While the U.S. went undefeated in 2019 and have won 51 of its last 52 matches, Burkland believes doing the “little things right” will make a big difference when it comes time for the Paralympic Games.

“One major thing our coach Bill Hamiter has been stressing on us is doing the little things right,” Burkland said. “If we can continue to do the little things right, then the big things will fall into place. We have also been working a lot on team dynamic which is making us all more comfortable with each other on and off the court.”

Tia Edwards

Edwards played in 46 sets in 2019 with 12 match starts. In total, she scored 103 points with a 2.24 points per set average. Edwards compiled 1.28 kills, 0.50 blocks and 0.46 aces per set in 2019. She had a .300 hitting efficiency by converting 39.3 percent of her attacks into points.

Tia Edwards“I am humbled and thankful to receive this honor,” Edwards said. “I have been putting in hours of effort, tears and dedication into my training for almost six years now. I could not have gotten this point in my career without my incredible teammates and coaching staff pushing and support me to reach the best of my abilities.”

“Tia Edwards made significant statistical improvements over her play from last year,” Hamiter said. “A couple of key skills that we needed her to improve in were attacking and blocking. Her attack percent increased by 11% and her block percent increased by 7%.”

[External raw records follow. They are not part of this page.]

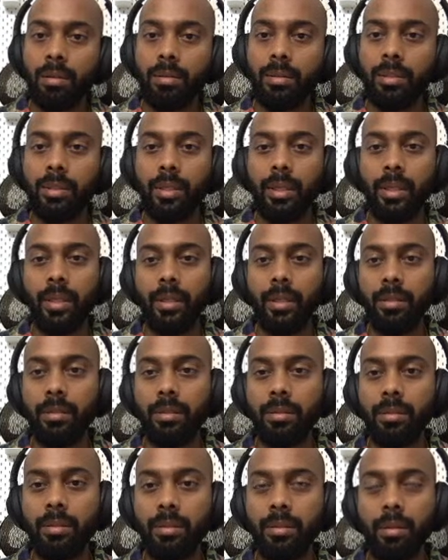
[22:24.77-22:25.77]

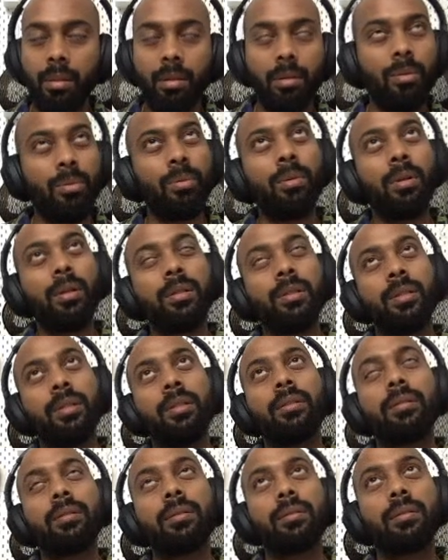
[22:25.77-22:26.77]
Cheese. No, not
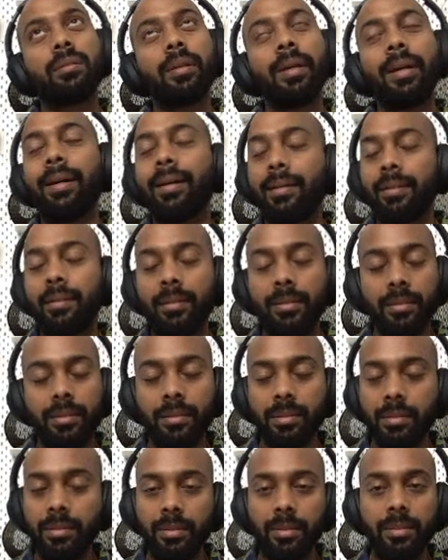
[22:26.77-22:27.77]
cheese. Yeah,
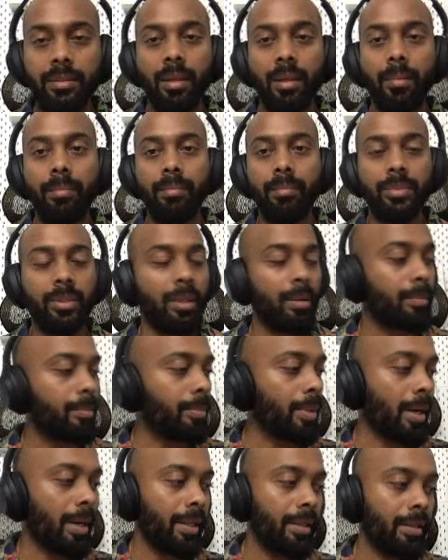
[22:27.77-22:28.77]
some
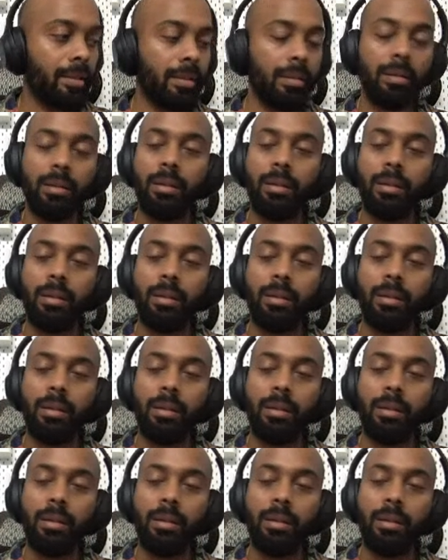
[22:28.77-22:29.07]
paneer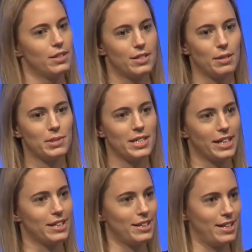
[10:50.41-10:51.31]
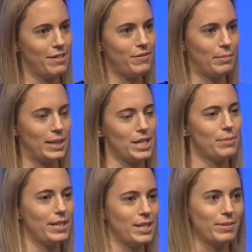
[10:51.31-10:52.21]
Some Second Life and
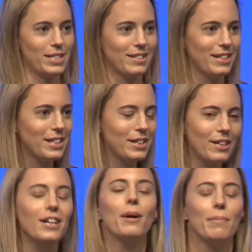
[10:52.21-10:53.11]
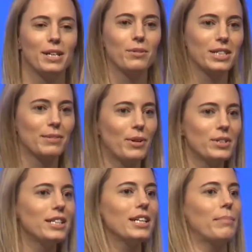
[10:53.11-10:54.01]
MySpace was still in there, but it was
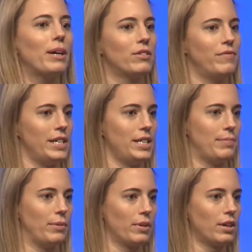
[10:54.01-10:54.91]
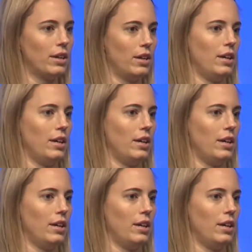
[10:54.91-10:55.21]
mostly about Facebook.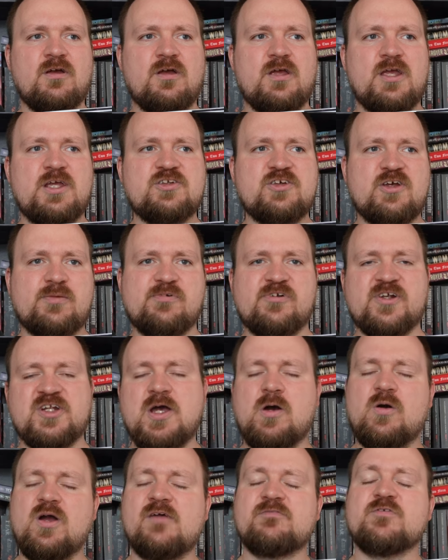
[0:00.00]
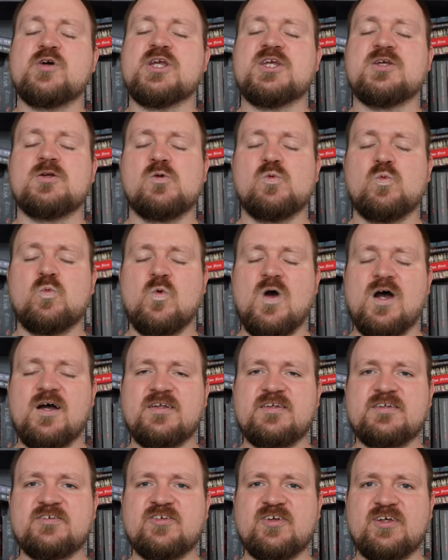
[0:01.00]
interpret however you
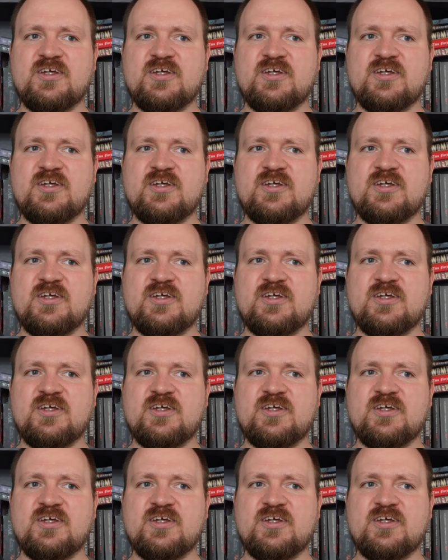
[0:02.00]
want,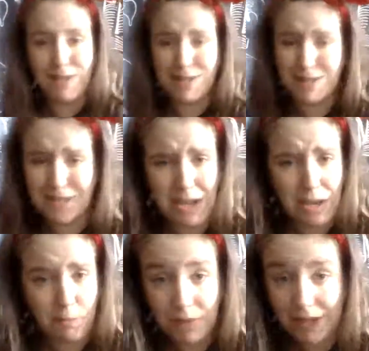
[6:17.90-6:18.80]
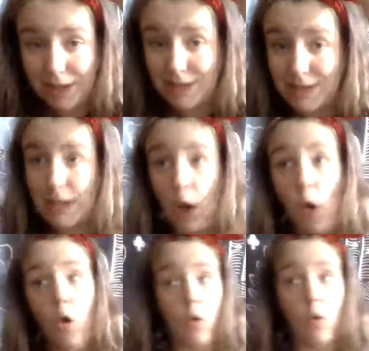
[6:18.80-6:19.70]
is not because,
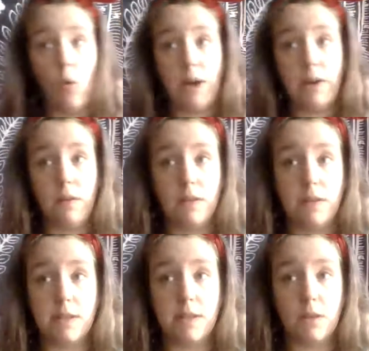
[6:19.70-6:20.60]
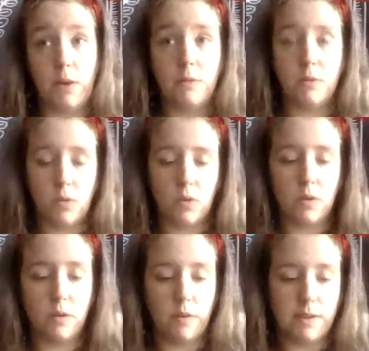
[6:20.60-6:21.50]
oh, I know that this is a ram's
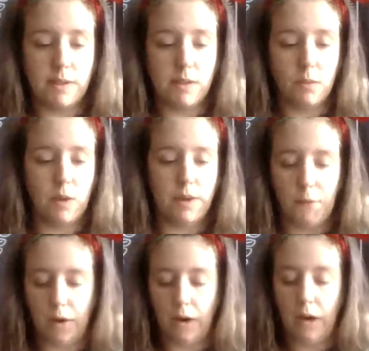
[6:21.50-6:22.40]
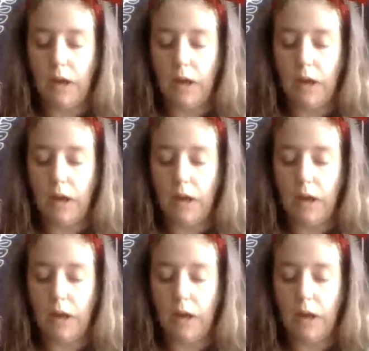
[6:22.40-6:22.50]
horn or this is a whatever.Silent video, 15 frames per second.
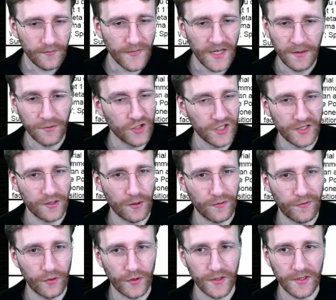Just go
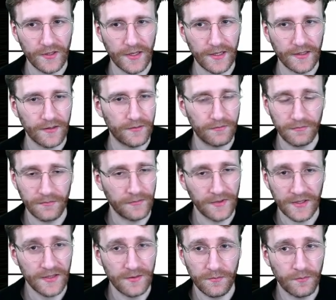for it. Like,
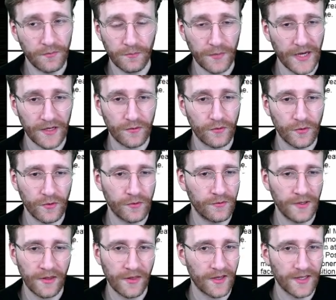this back row
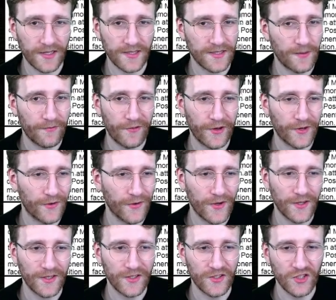either does something or
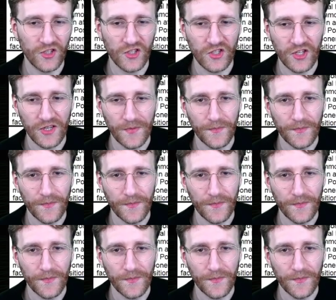it's GG.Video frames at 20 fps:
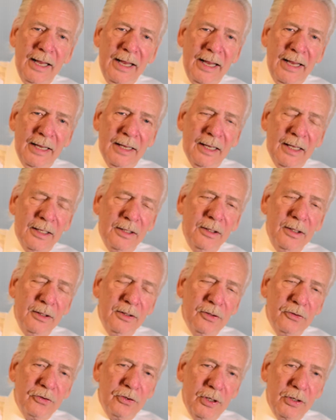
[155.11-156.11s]

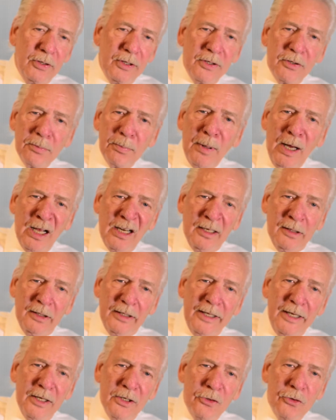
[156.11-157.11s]
and serious
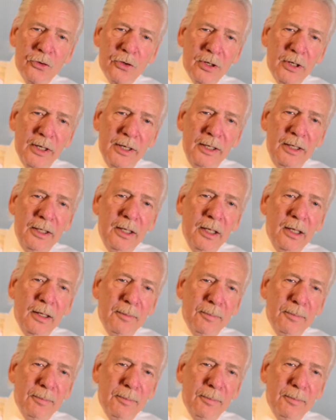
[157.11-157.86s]
bodily injury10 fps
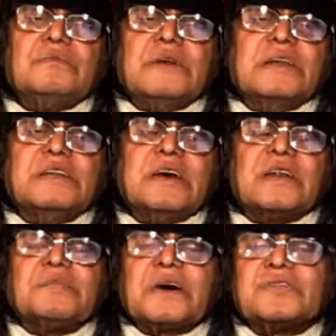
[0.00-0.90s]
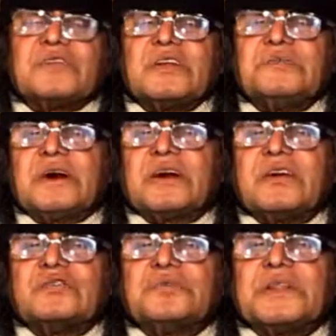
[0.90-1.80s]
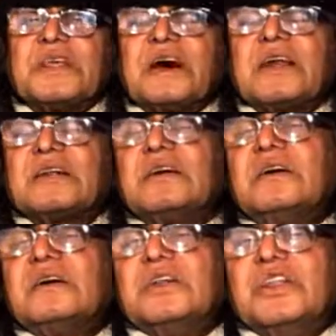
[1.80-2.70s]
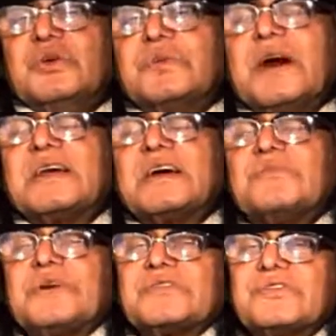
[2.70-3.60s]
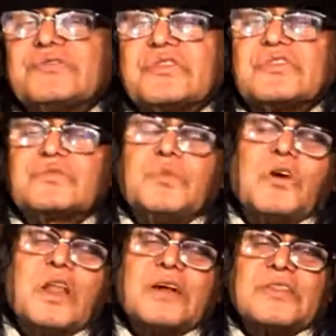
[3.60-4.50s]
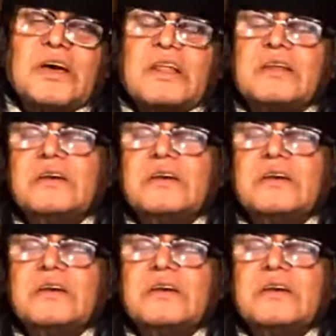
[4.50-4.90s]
Indian and Pakistani backgrounds, but their numerical presence is smaller than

Edwards, born with a congenital birth defect to her left hand, made significant improvements in her game in 2019 all while with a challenging physical change to her game.

“The staff challenged Tia to begin using a prosthetic arm when she played, which she had never done before,” Hamiter said. “She accepted the challenge and worked hard to make that significant change. It has really paid off. I am looking for more improvements as she continues to get comfortable with the prosthetic arm.”

“My challenges now that I have been playing with an arm after almost 25 years without is a little bit of everything,” Edwards said. “I have had to relearn to pass and set, and how I toss the ball when I serve. It’s all so much different then what I grew up doing. I wasn’t the best blocker because other teams would just hit over my nubby. Now that I have my arm, it definitely takes that shot away from the opponents. So it has its pros and cons!”